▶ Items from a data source

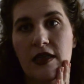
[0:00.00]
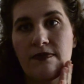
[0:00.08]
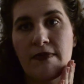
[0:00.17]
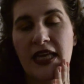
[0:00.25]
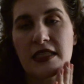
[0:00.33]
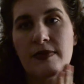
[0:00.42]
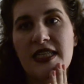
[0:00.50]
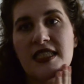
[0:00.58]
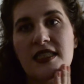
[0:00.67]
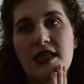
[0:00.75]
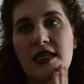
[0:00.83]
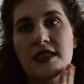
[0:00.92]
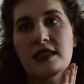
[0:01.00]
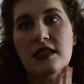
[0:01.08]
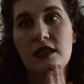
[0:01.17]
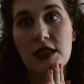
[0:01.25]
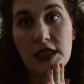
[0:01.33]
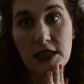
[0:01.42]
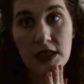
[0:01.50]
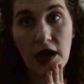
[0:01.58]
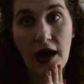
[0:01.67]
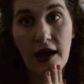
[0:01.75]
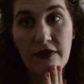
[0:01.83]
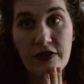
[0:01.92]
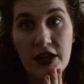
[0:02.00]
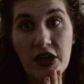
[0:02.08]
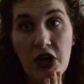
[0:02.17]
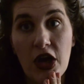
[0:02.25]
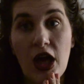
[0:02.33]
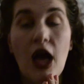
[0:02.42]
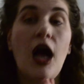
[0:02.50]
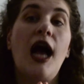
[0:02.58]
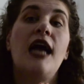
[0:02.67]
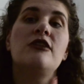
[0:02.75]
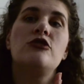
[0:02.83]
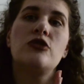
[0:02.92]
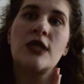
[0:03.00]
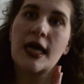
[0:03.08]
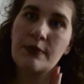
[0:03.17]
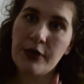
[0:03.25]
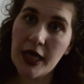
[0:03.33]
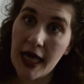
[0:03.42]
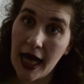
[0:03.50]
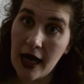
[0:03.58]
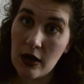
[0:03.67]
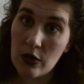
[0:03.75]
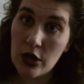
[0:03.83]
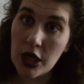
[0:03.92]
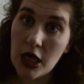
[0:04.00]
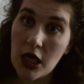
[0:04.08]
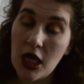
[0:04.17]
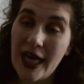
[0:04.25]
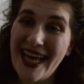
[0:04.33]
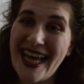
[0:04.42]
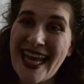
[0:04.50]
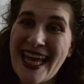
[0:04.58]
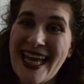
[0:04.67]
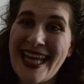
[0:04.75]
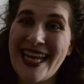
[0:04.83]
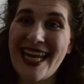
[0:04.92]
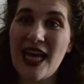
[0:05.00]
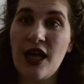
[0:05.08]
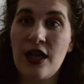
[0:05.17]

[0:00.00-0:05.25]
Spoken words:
makes my skin silky soft. I do not break out, and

▶ REQUIRED WORK
Repeat each entry precisely as it appears. Leave the pictures out.

▶ ANSWER TO THIS TASK
[0:00.00]
[0:00.08]
[0:00.17]
[0:00.25]
[0:00.33]
[0:00.42]
[0:00.50]
[0:00.58]
[0:00.67]
[0:00.75]
[0:00.83]
[0:00.92]
[0:01.00]
[0:01.08]
[0:01.17]
[0:01.25]
[0:01.33]
[0:01.42]
[0:01.50]
[0:01.58]
[0:01.67]
[0:01.75]
[0:01.83]
[0:01.92]
[0:02.00]
[0:02.08]
[0:02.17]
[0:02.25]
[0:02.33]
[0:02.42]
[0:02.50]
[0:02.58]
[0:02.67]
[0:02.75]
[0:02.83]
[0:02.92]
[0:03.00]
[0:03.08]
[0:03.17]
[0:03.25]
[0:03.33]
[0:03.42]
[0:03.50]
[0:03.58]
[0:03.67]
[0:03.75]
[0:03.83]
[0:03.92]
[0:04.00]
[0:04.08]
[0:04.17]
[0:04.25]
[0:04.33]
[0:04.42]
[0:04.50]
[0:04.58]
[0:04.67]
[0:04.75]
[0:04.83]
[0:04.92]
[0:05.00]
[0:05.08]
[0:05.17]

[0:00.00-0:05.25]
Spoken words:
makes my skin silky soft. I do not break out, and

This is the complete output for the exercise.